● Task to carry out: What is needed is an exact copy of every line from the one containing "[0:00.00-0:03.53]" through the end of the entries; please set it down without any pictures.
┄┄┄┄┄┄
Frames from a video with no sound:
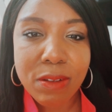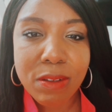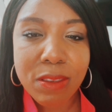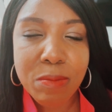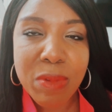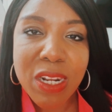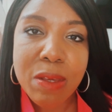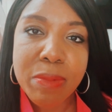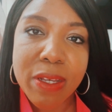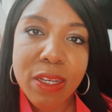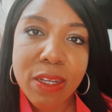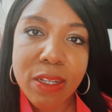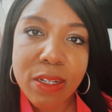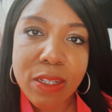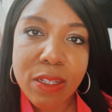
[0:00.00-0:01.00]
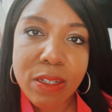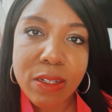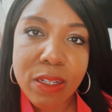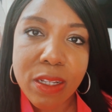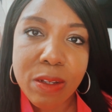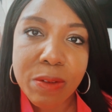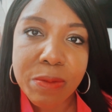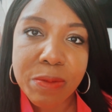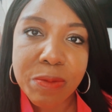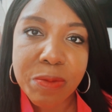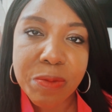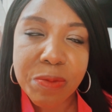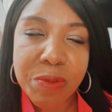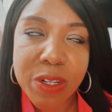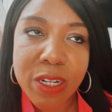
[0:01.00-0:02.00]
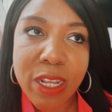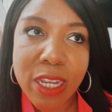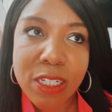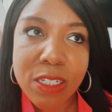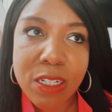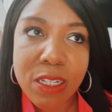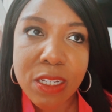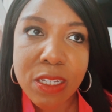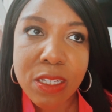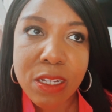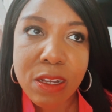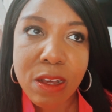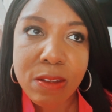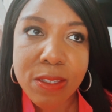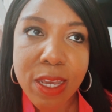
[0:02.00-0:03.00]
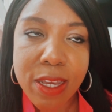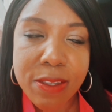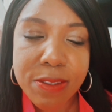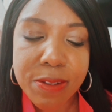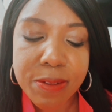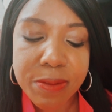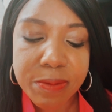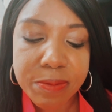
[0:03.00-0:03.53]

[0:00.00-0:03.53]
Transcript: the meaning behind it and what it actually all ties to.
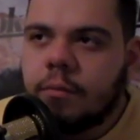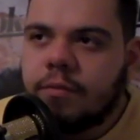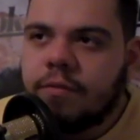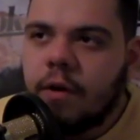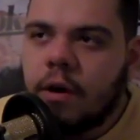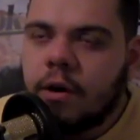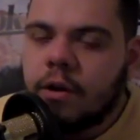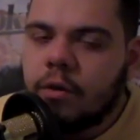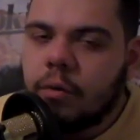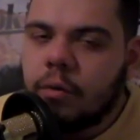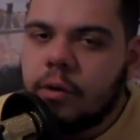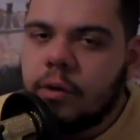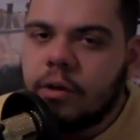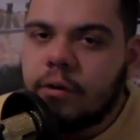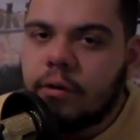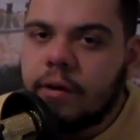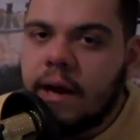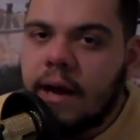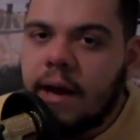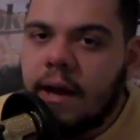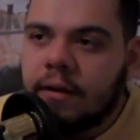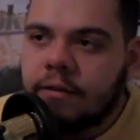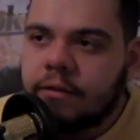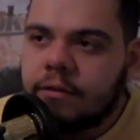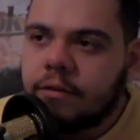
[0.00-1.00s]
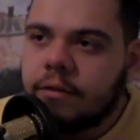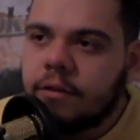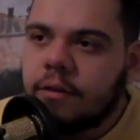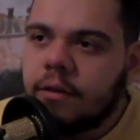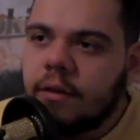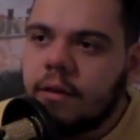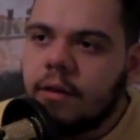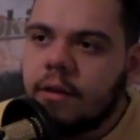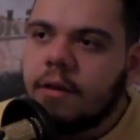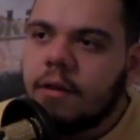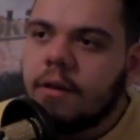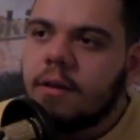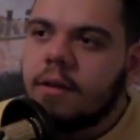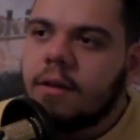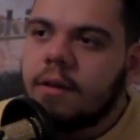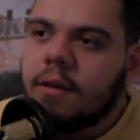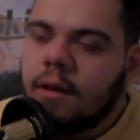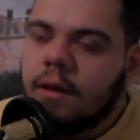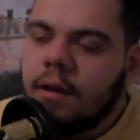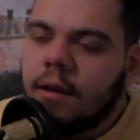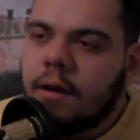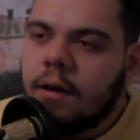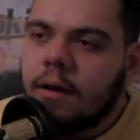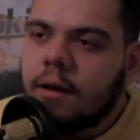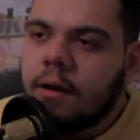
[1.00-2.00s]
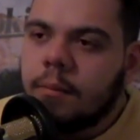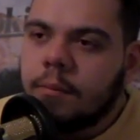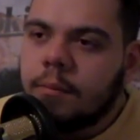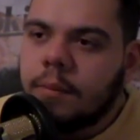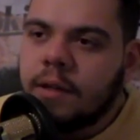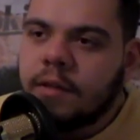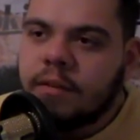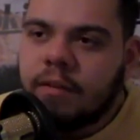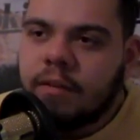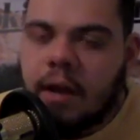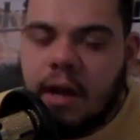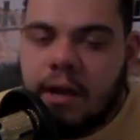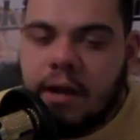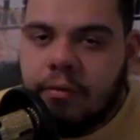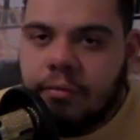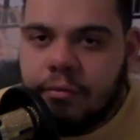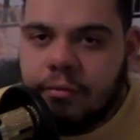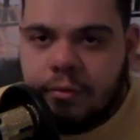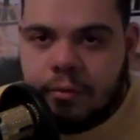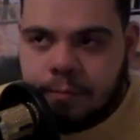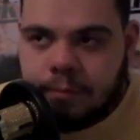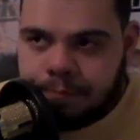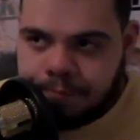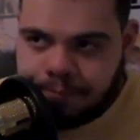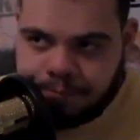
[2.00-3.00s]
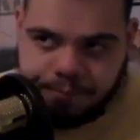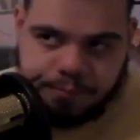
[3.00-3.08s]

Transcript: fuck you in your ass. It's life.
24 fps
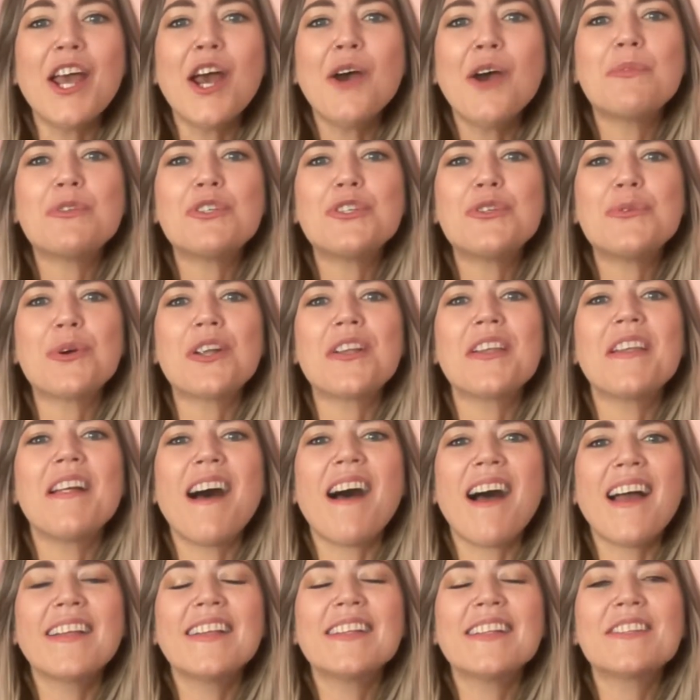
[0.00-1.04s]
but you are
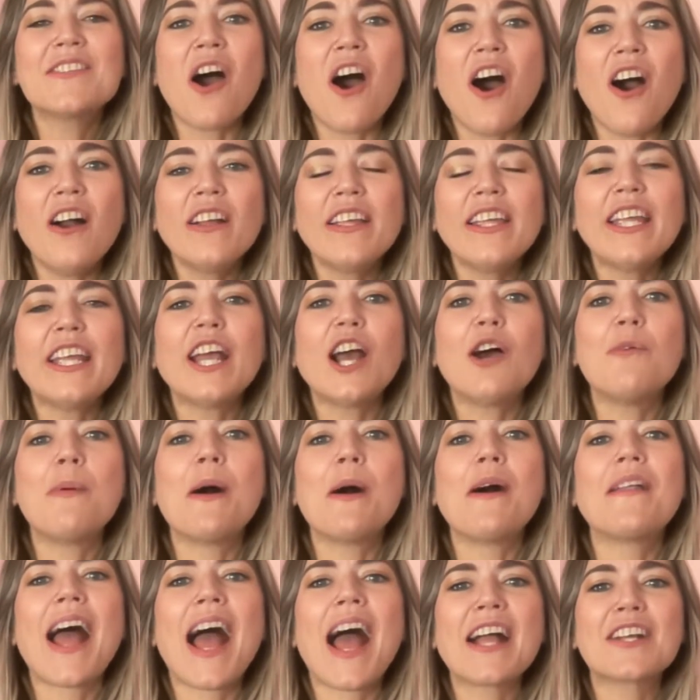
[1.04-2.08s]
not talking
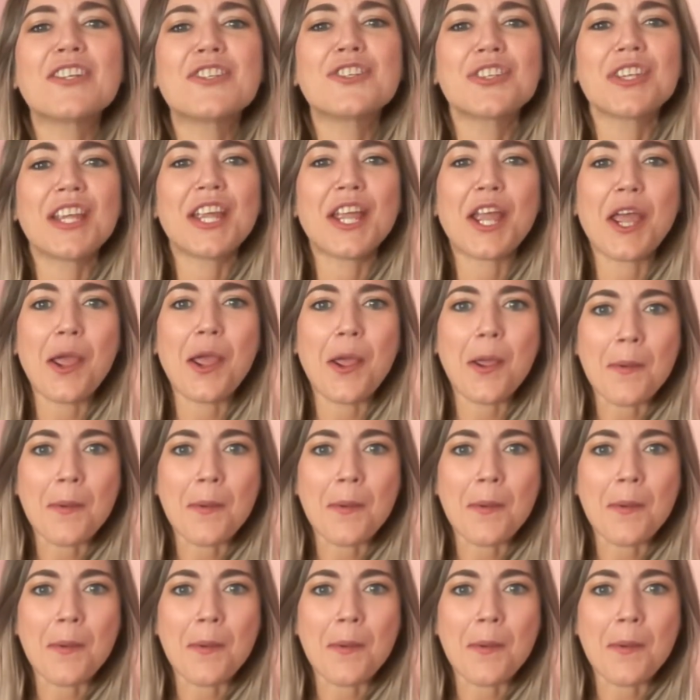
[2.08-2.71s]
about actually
┄┄┄┄┄┄
● Finished task:
[0:00.00-0:03.53]
Transcript: the meaning behind it and what it actually all ties to.
[0.00-1.00s]
[1.00-2.00s]
[2.00-3.00s]
[3.00-3.08s]

Transcript: fuck you in your ass. It's life.
24 fps
[0.00-1.04s]
but you are
[1.04-2.08s]
not talking
[2.08-2.71s]
about actually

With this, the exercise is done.